First answer to question #3: it happens, but it's not normal. It means that firewall does not block these connection attempts so you actually see attempts (hopefully it stays at attempts). And that means you have to do something about firewall.
If you just started off with configuring your router, then it quite likely lacks a decent firewall rule set, CCR line does not have any firewall by default. SOHO line of mikrotik routers, on the other hand, comes with a pretty decent firewall rule set (and a few related settings) by default:
/ip firewall nat
add chain=srcnat out-interface-list=WAN ipsec-policy=out,none action=masquerade comment="defconf: masquerade"
/ip firewall filter
add chain=input action=accept connection-state=established,related,untracked comment="defconf: accept established,related,untracked"
add chain=input action=drop connection-state=invalid comment="defconf: drop invalid"
add chain=input action=accept dst-address=127.0.0.1 comment="defconf: accept to local loopback (for CAPsMAN)"

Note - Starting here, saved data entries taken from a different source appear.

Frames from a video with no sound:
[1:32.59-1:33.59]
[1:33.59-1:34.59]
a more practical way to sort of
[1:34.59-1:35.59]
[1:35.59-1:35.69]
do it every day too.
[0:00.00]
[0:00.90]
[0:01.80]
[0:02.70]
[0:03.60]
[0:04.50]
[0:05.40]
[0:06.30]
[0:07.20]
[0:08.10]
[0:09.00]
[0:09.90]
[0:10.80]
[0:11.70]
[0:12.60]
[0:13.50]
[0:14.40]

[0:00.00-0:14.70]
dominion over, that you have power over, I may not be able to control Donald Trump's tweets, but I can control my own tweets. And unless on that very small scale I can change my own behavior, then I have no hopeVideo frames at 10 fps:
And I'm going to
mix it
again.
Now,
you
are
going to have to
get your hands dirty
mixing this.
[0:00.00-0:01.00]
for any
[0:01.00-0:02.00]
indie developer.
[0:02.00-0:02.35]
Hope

add chain=forward action=accept ipsec-policy=in,ipsec comment="defconf: accept in ipsec policy"
add chain=forward action=accept ipsec-policy=out,ipsec comment="defconf: accept out ipsec policy"
add chain=forward action=fasttrack-connection connection-state=established,related comment="defconf: fasttrack"
add chain=forward action=accept connection-state=established,related,untracked comment="defconf: accept established,related, untracked"
add chain=forward action=drop connection-state=invalid comment="defconf: drop invalid"
add chain=forward action=drop connection-state=new connection-nat-state=!dstnat in-interface-list=WAN comment="defconf: drop all from WAN not DSTNATed"
/ip neighbor discovery-settings
set discover-interface-list=LAN
/tool mac-server
set allowed-interface-list=LAN
/tool mac-server mac-winbox
set allowed-interface-list=LAN
It is very important to add interfaces to proper interface lists. Depending on particular setup it might bi right like this:
/interface list
add name=WAN comment="defconf"
add name=LAN comment="defconf"
/interface list member
add list=LAN interface=bridge comment="defconf"
# if LAN IP address is not on bridge, but on some etherX interface, add that interface to LAN interface list as well
add list=WAN interface=ether1 comment="defconf"
# and add PPPoE interface so that firewall does its job ... assuming default PPPoE interface name is used
add list=WAN interface=pppoe-out1 comment="logical WAN interface"
Then add your NAT rules (port forwarding) to
/ip firewall nat section, no changes are necessary in
/ip firewall filter section.
To answer your question #2 about connection to switch: it depends if ether2 and sfp-sfpplus1 interfaces are members of a bridge. If they are, then you can indeed simply replace ethernet connection with SFP-SFP connection. If these interfaces are not members of bridge, then you'd have to reconfigure router a bit before changing the connection.